:: What is expected ::
Copy out the listing below exactly, please, and skip any pictures.
%%
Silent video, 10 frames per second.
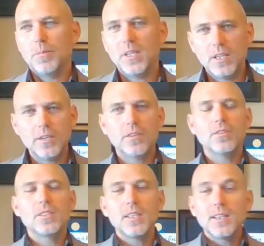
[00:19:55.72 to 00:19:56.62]
But here you
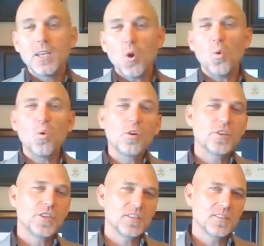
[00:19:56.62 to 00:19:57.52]
see the
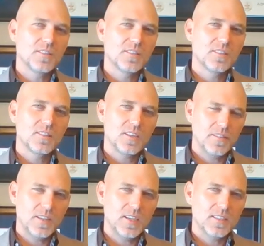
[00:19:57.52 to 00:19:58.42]
origins
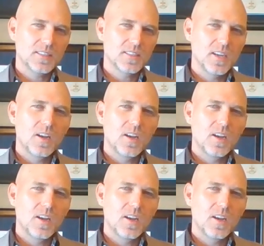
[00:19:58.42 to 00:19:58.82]
of this,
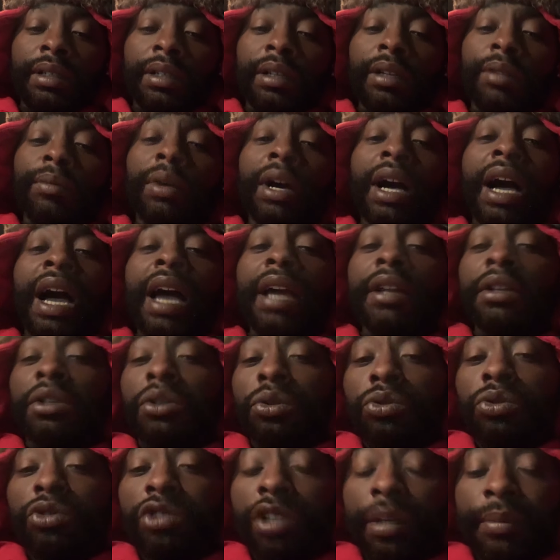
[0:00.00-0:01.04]
but I
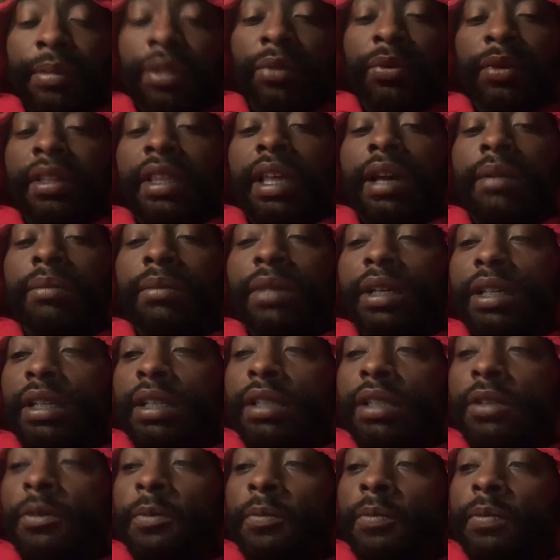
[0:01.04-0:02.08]
do something with that
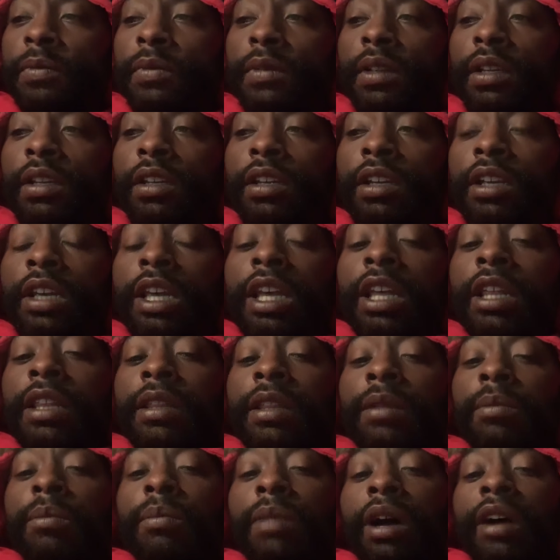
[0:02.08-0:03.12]
money.
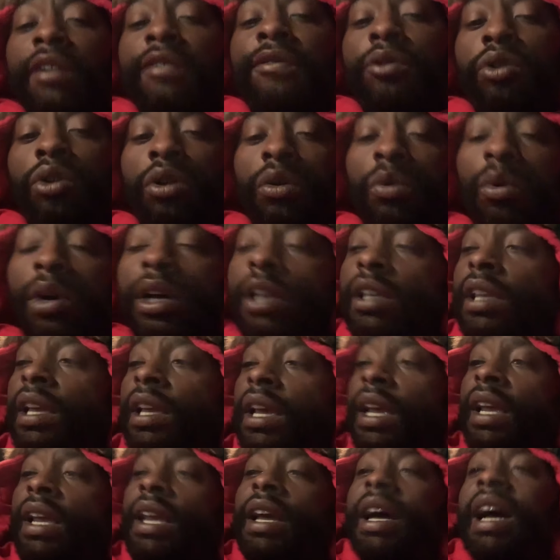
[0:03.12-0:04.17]
My
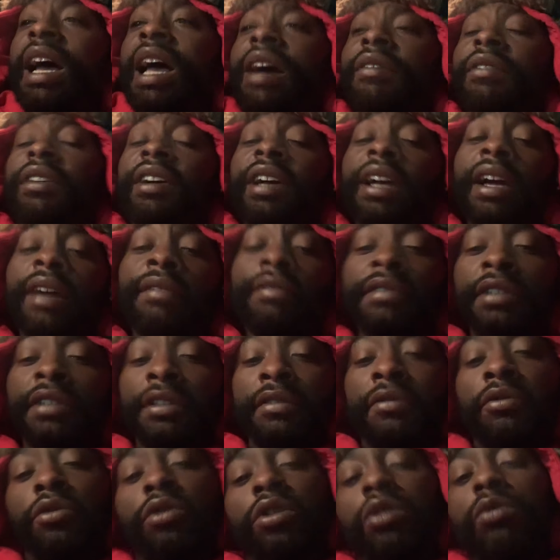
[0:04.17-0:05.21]
401k, I have a hefty
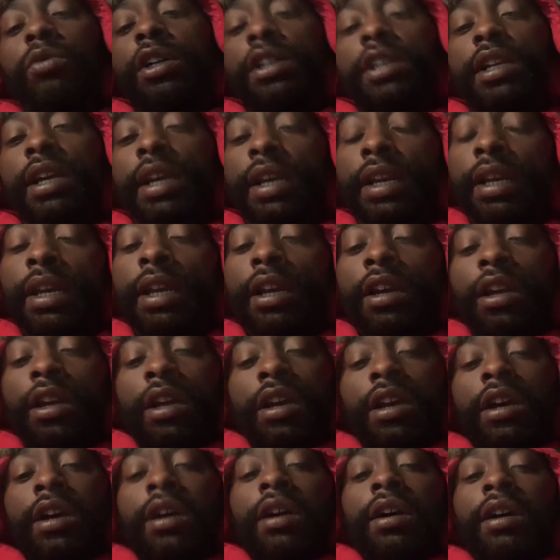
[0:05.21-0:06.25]
401k.
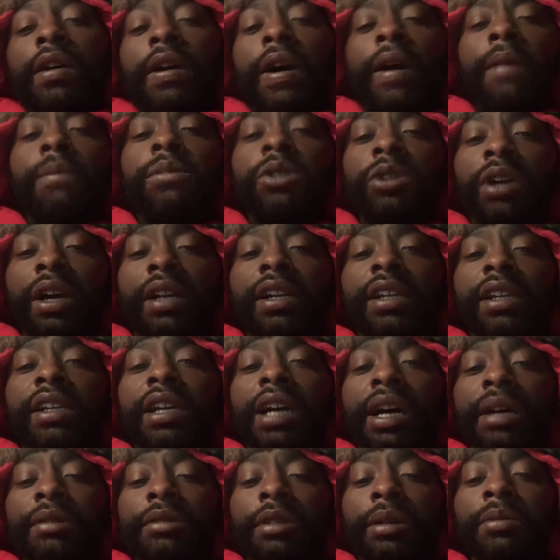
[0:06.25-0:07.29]
I'm trying to,
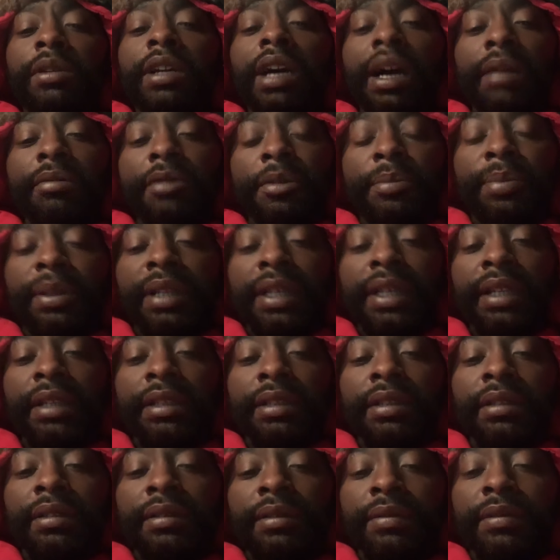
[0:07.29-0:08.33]
cont I'm
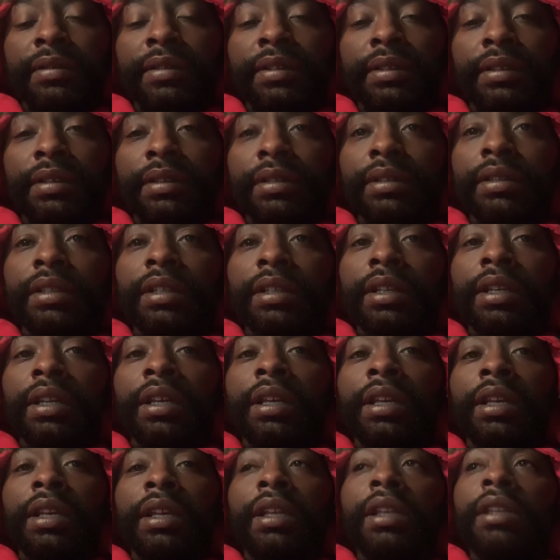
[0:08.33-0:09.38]
contemplating
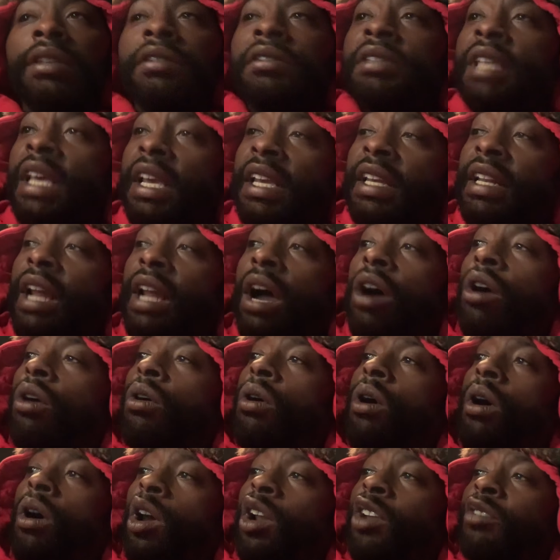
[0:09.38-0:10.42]
taking out
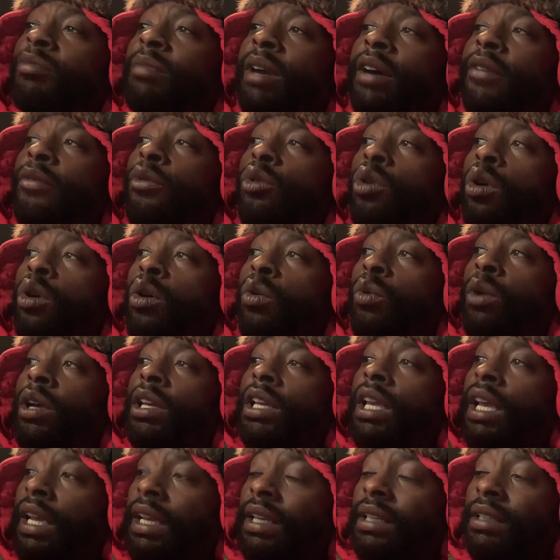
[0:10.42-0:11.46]
all of my
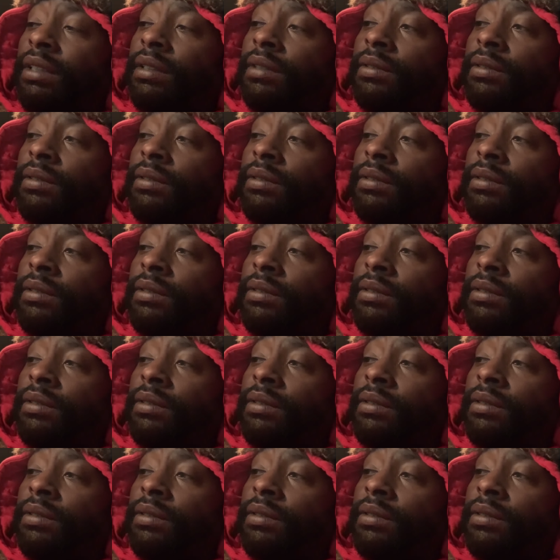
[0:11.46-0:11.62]
401k.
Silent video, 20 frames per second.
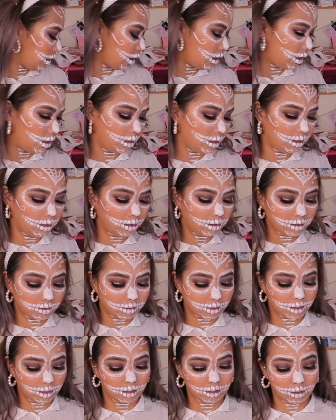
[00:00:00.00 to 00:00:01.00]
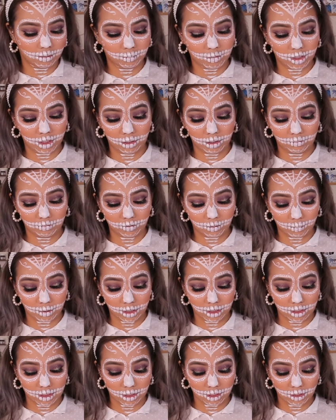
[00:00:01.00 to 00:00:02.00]
I literally got mine from
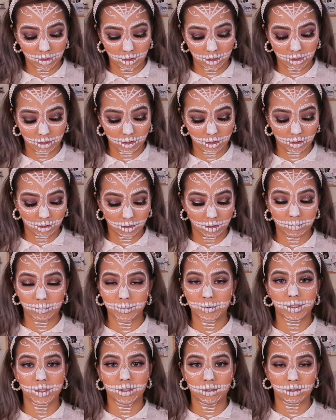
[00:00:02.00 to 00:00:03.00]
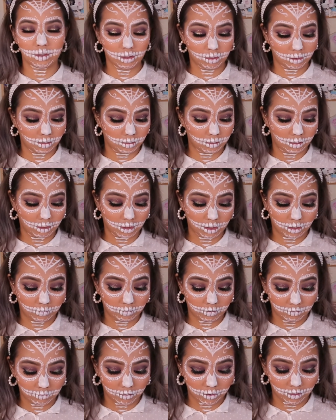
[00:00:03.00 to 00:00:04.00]
like stationery shops. They're not
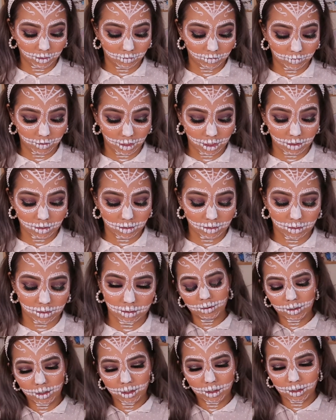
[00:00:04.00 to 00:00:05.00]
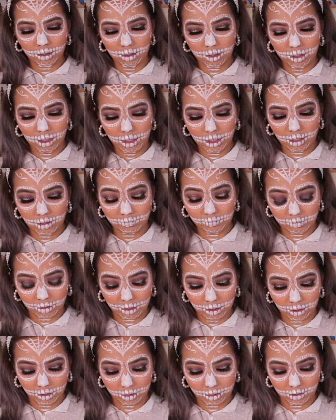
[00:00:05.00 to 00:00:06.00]
even for the face. So they already have
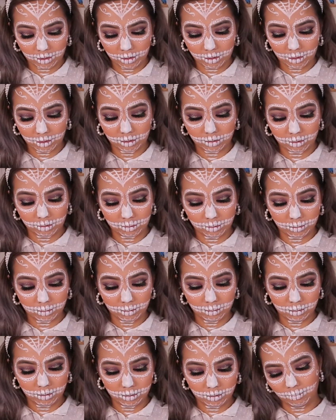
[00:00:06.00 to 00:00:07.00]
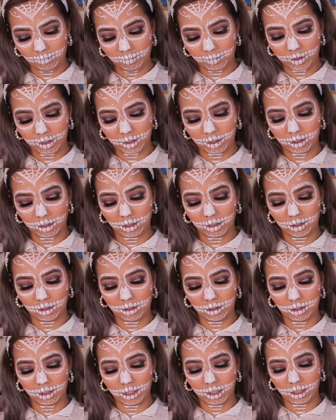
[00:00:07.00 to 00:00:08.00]
like glue, but I
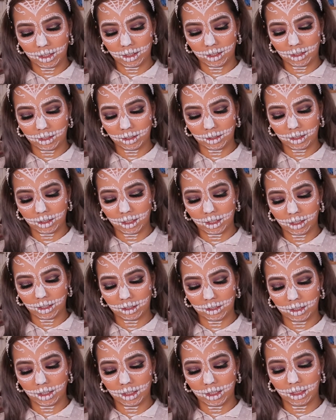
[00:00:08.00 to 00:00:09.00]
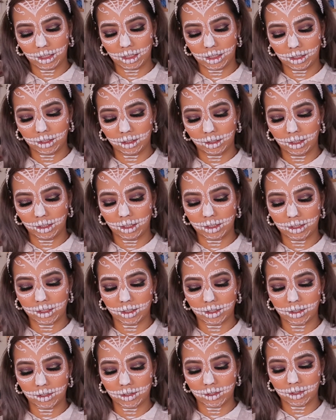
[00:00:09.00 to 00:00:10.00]
think that I need
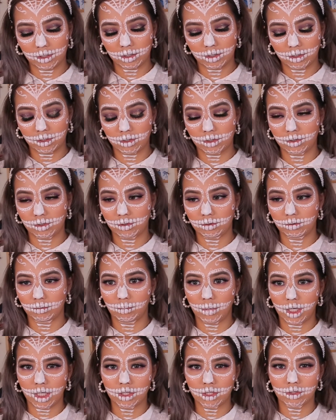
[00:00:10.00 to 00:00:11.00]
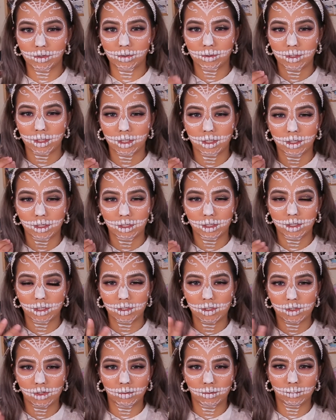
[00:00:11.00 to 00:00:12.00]
latex just to make sure that it
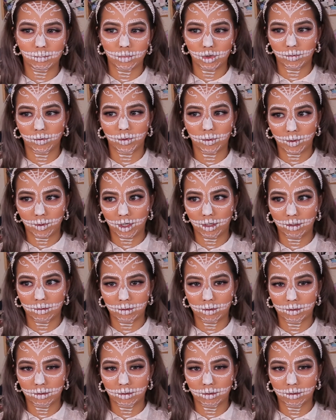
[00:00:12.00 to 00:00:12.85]
doesn't move around.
%%
:: Exercise answer ::
Silent video, 10 frames per second.
[00:19:55.72 to 00:19:56.62]
But here you
[00:19:56.62 to 00:19:57.52]
see the
[00:19:57.52 to 00:19:58.42]
origins
[00:19:58.42 to 00:19:58.82]
of this,
[0:00.00-0:01.04]
but I
[0:01.04-0:02.08]
do something with that
[0:02.08-0:03.12]
money.
[0:03.12-0:04.17]
My
[0:04.17-0:05.21]
401k, I have a hefty
[0:05.21-0:06.25]
401k.
[0:06.25-0:07.29]
I'm trying to,
[0:07.29-0:08.33]
cont I'm
[0:08.33-0:09.38]
contemplating
[0:09.38-0:10.42]
taking out
[0:10.42-0:11.46]
all of my
[0:11.46-0:11.62]
401k.
Silent video, 20 frames per second.
[00:00:00.00 to 00:00:01.00]
[00:00:01.00 to 00:00:02.00]
I literally got mine from
[00:00:02.00 to 00:00:03.00]
[00:00:03.00 to 00:00:04.00]
like stationery shops. They're not
[00:00:04.00 to 00:00:05.00]
[00:00:05.00 to 00:00:06.00]
even for the face. So they already have
[00:00:06.00 to 00:00:07.00]
[00:00:07.00 to 00:00:08.00]
like glue, but I
[00:00:08.00 to 00:00:09.00]
[00:00:09.00 to 00:00:10.00]
think that I need
[00:00:10.00 to 00:00:11.00]
[00:00:11.00 to 00:00:12.00]
latex just to make sure that it
[00:00:12.00 to 00:00:12.85]
doesn't move around.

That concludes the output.